§ **Exercise description**
Reproduce the entries below exactly, but only from the line containing "[00:10:19.30]" to the line containing "[00:10:25.00]", inclusive.

[Saved data entries]
====

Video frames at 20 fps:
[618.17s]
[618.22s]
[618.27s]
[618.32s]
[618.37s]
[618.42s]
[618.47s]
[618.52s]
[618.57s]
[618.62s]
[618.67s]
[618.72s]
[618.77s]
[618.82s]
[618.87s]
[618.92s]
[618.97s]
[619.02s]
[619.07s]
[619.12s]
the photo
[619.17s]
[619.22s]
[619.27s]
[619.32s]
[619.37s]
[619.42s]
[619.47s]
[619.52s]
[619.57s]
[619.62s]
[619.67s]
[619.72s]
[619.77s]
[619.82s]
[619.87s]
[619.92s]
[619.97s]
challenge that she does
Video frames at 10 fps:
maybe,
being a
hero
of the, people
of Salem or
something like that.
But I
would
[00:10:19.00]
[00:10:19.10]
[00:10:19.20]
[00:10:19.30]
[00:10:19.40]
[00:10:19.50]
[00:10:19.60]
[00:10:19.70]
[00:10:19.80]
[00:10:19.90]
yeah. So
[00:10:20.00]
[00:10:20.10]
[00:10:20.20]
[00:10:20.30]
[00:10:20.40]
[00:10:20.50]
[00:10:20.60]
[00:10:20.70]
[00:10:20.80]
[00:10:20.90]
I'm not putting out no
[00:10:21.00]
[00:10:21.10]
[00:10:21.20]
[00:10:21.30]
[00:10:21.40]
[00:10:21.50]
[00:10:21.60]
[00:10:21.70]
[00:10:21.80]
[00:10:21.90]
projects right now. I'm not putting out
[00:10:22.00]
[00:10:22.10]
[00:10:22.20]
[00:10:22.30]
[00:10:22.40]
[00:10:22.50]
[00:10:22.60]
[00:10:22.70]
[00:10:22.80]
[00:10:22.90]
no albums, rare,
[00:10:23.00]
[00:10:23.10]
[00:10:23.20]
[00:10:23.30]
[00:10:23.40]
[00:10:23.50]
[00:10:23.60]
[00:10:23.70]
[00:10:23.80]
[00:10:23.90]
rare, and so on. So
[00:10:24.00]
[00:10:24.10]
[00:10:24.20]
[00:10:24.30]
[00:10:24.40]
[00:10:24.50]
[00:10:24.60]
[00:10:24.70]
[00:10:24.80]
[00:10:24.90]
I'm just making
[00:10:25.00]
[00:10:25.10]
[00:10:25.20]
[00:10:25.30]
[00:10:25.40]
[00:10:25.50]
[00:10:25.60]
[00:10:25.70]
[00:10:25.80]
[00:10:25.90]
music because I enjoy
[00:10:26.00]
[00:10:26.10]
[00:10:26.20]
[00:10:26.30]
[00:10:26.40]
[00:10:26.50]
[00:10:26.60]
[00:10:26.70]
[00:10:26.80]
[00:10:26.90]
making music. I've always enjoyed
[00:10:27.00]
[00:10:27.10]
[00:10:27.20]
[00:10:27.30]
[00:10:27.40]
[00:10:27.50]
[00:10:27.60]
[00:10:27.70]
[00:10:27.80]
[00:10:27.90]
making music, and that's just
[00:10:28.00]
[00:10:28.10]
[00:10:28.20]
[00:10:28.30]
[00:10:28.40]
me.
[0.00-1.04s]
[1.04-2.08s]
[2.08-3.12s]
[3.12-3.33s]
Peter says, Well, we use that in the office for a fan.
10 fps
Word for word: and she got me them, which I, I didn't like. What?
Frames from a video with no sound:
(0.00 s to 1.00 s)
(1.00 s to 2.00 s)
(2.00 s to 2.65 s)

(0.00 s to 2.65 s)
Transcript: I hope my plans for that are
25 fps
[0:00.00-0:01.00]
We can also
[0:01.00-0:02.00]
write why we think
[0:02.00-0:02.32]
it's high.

====

§ **Task result**
[00:10:19.30]
[00:10:19.40]
[00:10:19.50]
[00:10:19.60]
[00:10:19.70]
[00:10:19.80]
[00:10:19.90]
yeah. So
[00:10:20.00]
[00:10:20.10]
[00:10:20.20]
[00:10:20.30]
[00:10:20.40]
[00:10:20.50]
[00:10:20.60]
[00:10:20.70]
[00:10:20.80]
[00:10:20.90]
I'm not putting out no
[00:10:21.00]
[00:10:21.10]
[00:10:21.20]
[00:10:21.30]
[00:10:21.40]
[00:10:21.50]
[00:10:21.60]
[00:10:21.70]
[00:10:21.80]
[00:10:21.90]
projects right now. I'm not putting out
[00:10:22.00]
[00:10:22.10]
[00:10:22.20]
[00:10:22.30]
[00:10:22.40]
[00:10:22.50]
[00:10:22.60]
[00:10:22.70]
[00:10:22.80]
[00:10:22.90]
no albums, rare,
[00:10:23.00]
[00:10:23.10]
[00:10:23.20]
[00:10:23.30]
[00:10:23.40]
[00:10:23.50]
[00:10:23.60]
[00:10:23.70]
[00:10:23.80]
[00:10:23.90]
rare, and so on. So
[00:10:24.00]
[00:10:24.10]
[00:10:24.20]
[00:10:24.30]
[00:10:24.40]
[00:10:24.50]
[00:10:24.60]
[00:10:24.70]
[00:10:24.80]
[00:10:24.90]
I'm just making
[00:10:25.00]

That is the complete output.